U.S. Treasury bond yields continued to suggest difficult times ahead for the world's biggest economy, with the gap between short and longer-dated interest rates at the lowest levels in a decade, even as analysts and policymakers question the meaning of one of the markets most reliable recession indicators.

Three-month Treasury bill yields of 2.453% are now trading roughly around the same level as 10-year Treasury notes, following Friday move that saw the latter dip below 2.45%, creating a so-called inverted yield curve, a condition that Federal Reserve studies have show to be a signal for nearly every U.S. recession for the past 60 years. However, while that portion of the curve remains at the flattest since at least 2007, other areas are starting to slope more positively, suggesting the inversion might be more influenced by international capital flows than domestic concerns for a significant economic slowdown.

"History shows that broad inversions are needed to signal recession, and (it's) clear that the current curve does not fit the bill," said Ian Shepherdson of Pantheon Macroeconomics. "Moreover, we're pretty sure that the inversion would not have happened if the Fed had not been so dovish Wednesday.

"The irony here is that the Fed has helped create conditions which have triggered fears about a recession which policymakers do not believe is imminent," Shepherdson added.

That view was echoed by remarks from Chicago Fed President Charles Evans, who told an audience in Hong Kong Monday that the curve's sharp was more a reflection of "a secular decline in long-term interest rates" rather than signal of impending recession. 

"Some of this is structural, having to do with lower trend growth, lower real interest rates," Evans said. "I think, in that environment, it's probably more natural that yield curves are somewhat flatter than they have been historically."

Foreign investors are also increasing their holdings of Treasury bonds, according to last available data from the Fed's monthly Treasury International Capital, or TIC report for the month of January. 

China, for example, has increased its holdings in each month since November, as has Japan, the two biggest owners of U.S. Treasury debt in global financial markets. French and German investors, as well, have increased their positions since the end of the year, following the end of the European Central Bank's quantitative easing program in December in the search for risk-free yields.

Benchmark 10-year German bund yields traded at a negative yield of -0.003% Monday, the lowest since October 2016, after last week's grim reading of manufacturing activity in Europe's biggest economy.

Bund yields are a proxy for risk-free interest rates in the Eurozone and a key metric for global investor sentiment.

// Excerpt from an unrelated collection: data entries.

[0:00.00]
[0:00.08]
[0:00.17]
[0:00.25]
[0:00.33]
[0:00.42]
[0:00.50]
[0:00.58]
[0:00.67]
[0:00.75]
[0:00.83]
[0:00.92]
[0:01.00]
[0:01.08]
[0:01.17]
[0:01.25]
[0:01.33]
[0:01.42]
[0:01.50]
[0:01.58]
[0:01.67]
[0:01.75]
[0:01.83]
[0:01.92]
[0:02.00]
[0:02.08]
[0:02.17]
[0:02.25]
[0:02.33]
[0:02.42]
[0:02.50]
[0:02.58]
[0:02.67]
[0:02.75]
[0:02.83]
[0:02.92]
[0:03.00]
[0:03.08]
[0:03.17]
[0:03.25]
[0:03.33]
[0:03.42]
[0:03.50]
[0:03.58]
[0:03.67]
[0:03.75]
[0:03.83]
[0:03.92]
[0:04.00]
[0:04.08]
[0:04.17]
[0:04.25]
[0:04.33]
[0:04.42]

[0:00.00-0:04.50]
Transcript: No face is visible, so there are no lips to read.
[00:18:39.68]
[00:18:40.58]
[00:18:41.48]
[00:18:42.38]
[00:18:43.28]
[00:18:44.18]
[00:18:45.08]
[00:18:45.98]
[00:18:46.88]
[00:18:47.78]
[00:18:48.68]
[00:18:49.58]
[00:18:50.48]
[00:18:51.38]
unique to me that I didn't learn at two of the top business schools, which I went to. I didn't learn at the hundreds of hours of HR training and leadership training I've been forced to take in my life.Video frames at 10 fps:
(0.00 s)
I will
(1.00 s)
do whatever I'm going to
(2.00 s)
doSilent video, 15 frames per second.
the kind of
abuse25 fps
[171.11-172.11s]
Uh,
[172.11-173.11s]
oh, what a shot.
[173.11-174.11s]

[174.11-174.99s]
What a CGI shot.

Negative yields in such a large market -- BIS data suggests all German-issued debt was pegged at €3.6 trillion last year -- inevitably push investors to search for higher returns in other markets.

Japanese government bond yields are also negative out to ten years, with investors only getting paltry 0.5% return from a commitment to owning 30-year government bonds until maturity.

Bank of America Merrill Lynch estimated Friday that an additional $12.1 billion has flowed into fixed income portfolios this week, and with negative yields in Germany and Japan, and near-zero rates in other developed markets, it's a safe bet to assume much of that cash has found its way into Treasuries.

The collective moves have driven 10-year U.S. Treasury bond prices higher over the past three months, pushing yields from a late December level of 2.8% to today's 18-month low of 2.449%. 

Shepherson of Pantheon Macro suggests the capital flows might be a more powerful drive of the U.S. yield curve than the Friday manufacturing PMI reading that tipped the curve into inversion, given the sector's relatively small influence on the broader economy.

"Some 88% of GDP is not manufacturing, and nearly 92% of people don't work in manufacturing," he noted. "It is possible for a manufacturing meltdown to push the economy into recession, but it would have to be a very deep downturn, and the crunch in manufacturing we expect through the first of this year just won't be bad enough or long enough."

The Atlanta Fed's GDPNow indicator, a real-time tracker of the domestic economy, suggests a 1.2% first quarter growth rate, with the Fed's own 2019 projections pointing to a 2% advance for the whole of the year.

U.S. corporate profits, meanwhile, should grow through the second and fourth quarters of the year after contracting about around 1.7% over the three months ending in March, according to estimates from Refinitiv, with further upside potential coming from a U.S.-China trade deal and a favorable conclusion to Britain's current Brexit negotiations with the European Union.